CFDs are complex instruments and come with a high risk of losing money rapidly due to leverage. 69% of retail investor accounts lose money when trading CFDs with this provider. You should consider whether you understand how CFDs work and whether you can afford to take the high risk of losing your money.
CFDs are complex instruments and come with a high risk of losing money rapidly due to leverage. 69% of retail investor accounts lose money when trading CFDs with this provider.
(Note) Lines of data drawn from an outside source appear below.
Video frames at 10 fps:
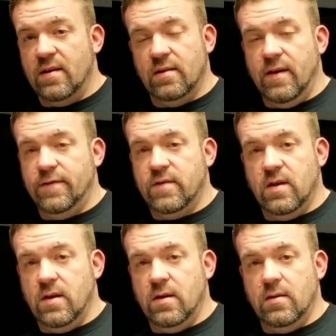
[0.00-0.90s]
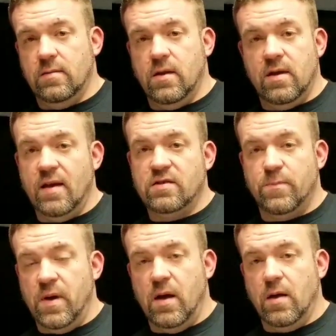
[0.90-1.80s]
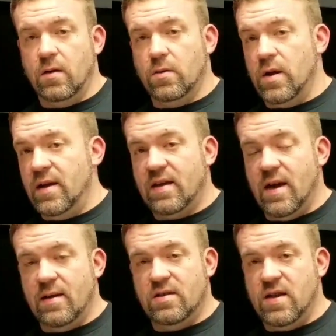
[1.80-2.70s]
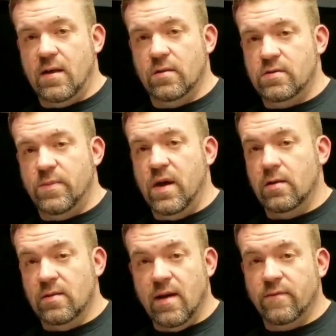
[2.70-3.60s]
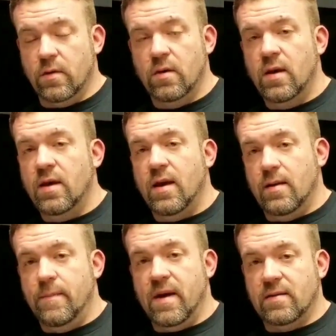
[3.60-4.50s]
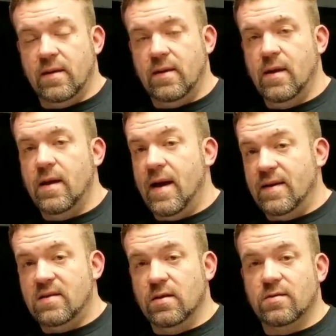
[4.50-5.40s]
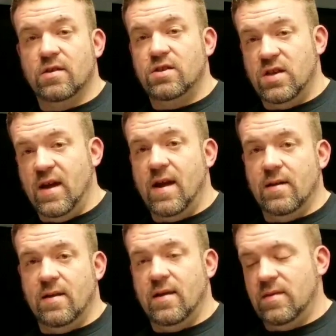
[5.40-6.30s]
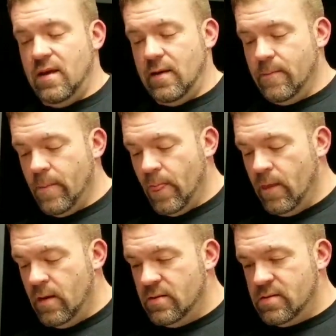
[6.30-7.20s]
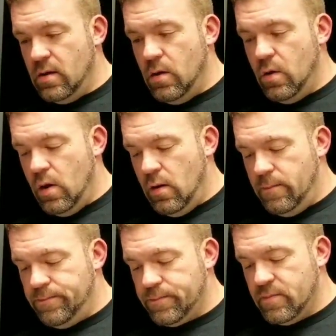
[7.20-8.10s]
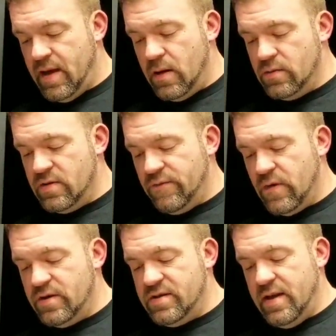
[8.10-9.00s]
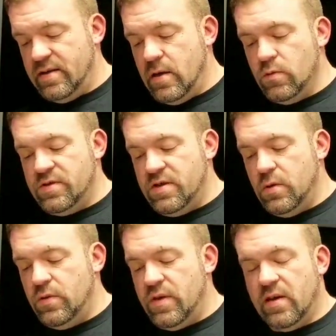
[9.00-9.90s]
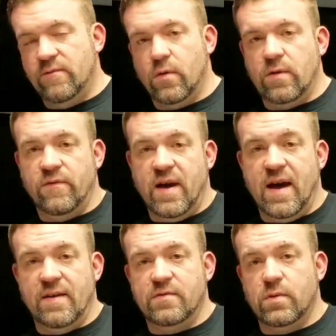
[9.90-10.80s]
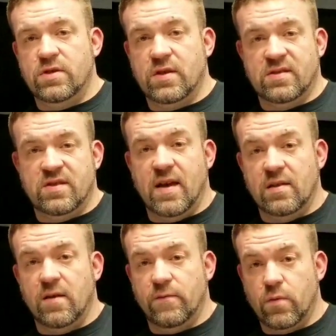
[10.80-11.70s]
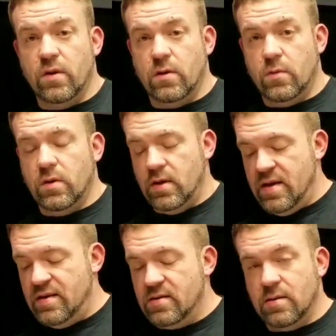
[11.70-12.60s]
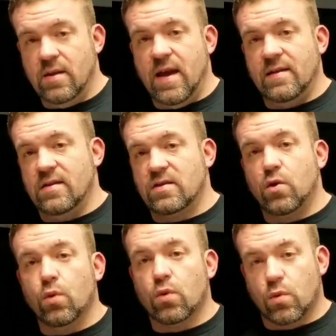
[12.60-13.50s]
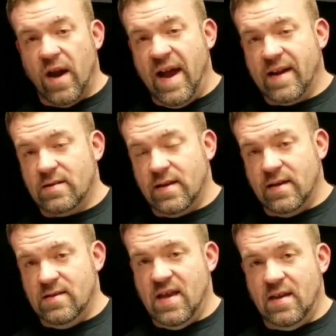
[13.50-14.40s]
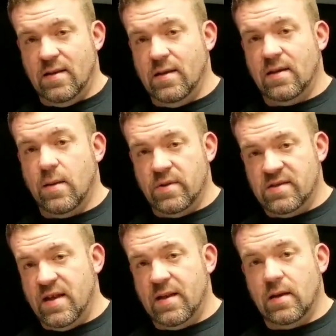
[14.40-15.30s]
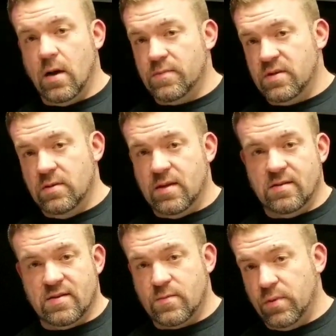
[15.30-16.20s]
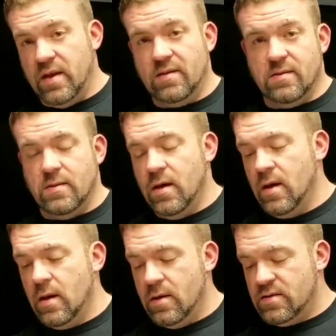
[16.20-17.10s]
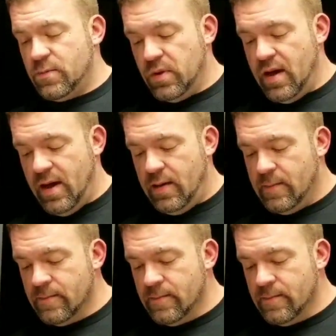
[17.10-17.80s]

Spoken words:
to lift an inch bell or any kind of challenge bell level in a medley. I tilt the shit out of that thing. So that was the first thing. Then it was two thick 45s, which you can see I lift really, really easily. They had this cool rack that contained it and kept it standing up so it didn't split and splay.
You should consider whether you understand how CFDs work and whether you can afford to take the high risk of losing your money.

NAHB Housing Market Index is bad and could get even worse.

The National Association of Home Builders (NAHB) Housing Market Index for October was 38 vs an expectation of 43 and a September print of 46. This was the tenth straight monthly decline.  With exception to the spring of 2020 when the coronavirus had much of the world on lockdown, this was the lowest reading since August 2012!  Current sales conditions fell to 45 from 54, sales expectations over the next 6 months fell to 35 from 46 and traffic of perspective buyers fell to 25 from 31! The primary reason for the overall drop was due to higher interest rates combined with high housing prices.  For reference, the MBA 30-year Mortgage Rate was 6.81% last week, the highest since June 2006.  Notice in the chart below the similar rate of decent between the mid-2000s and now.  If this number continues to drop at the same pace, it may be foreshadowing a recession.  And why shouldn’t it continue to fall?  If inflation continues to rise, mortgage rates should continue to rise as well.

Source: Trading Economics

However, there is room for a pullback in 10-year yields.  The benchmark yield has been rising in a wedge formation since August 2nd.   Yields are not only approaching the apex of the wedge, but also the highs from October 2008 at 4.085%. If yields break above, the next level of resistance is at the top trendline of the wedge and the 127.2% Fibonacci extension from the highs of June 16th to the lows of August 2nd near 4.14%.  Above there, yields can move to the 161.8% Fibonacci extension from the same timeframe and the highs from December 2007 near 4.29%,  The third level of resistance is the November 2007 highs at 4.47%.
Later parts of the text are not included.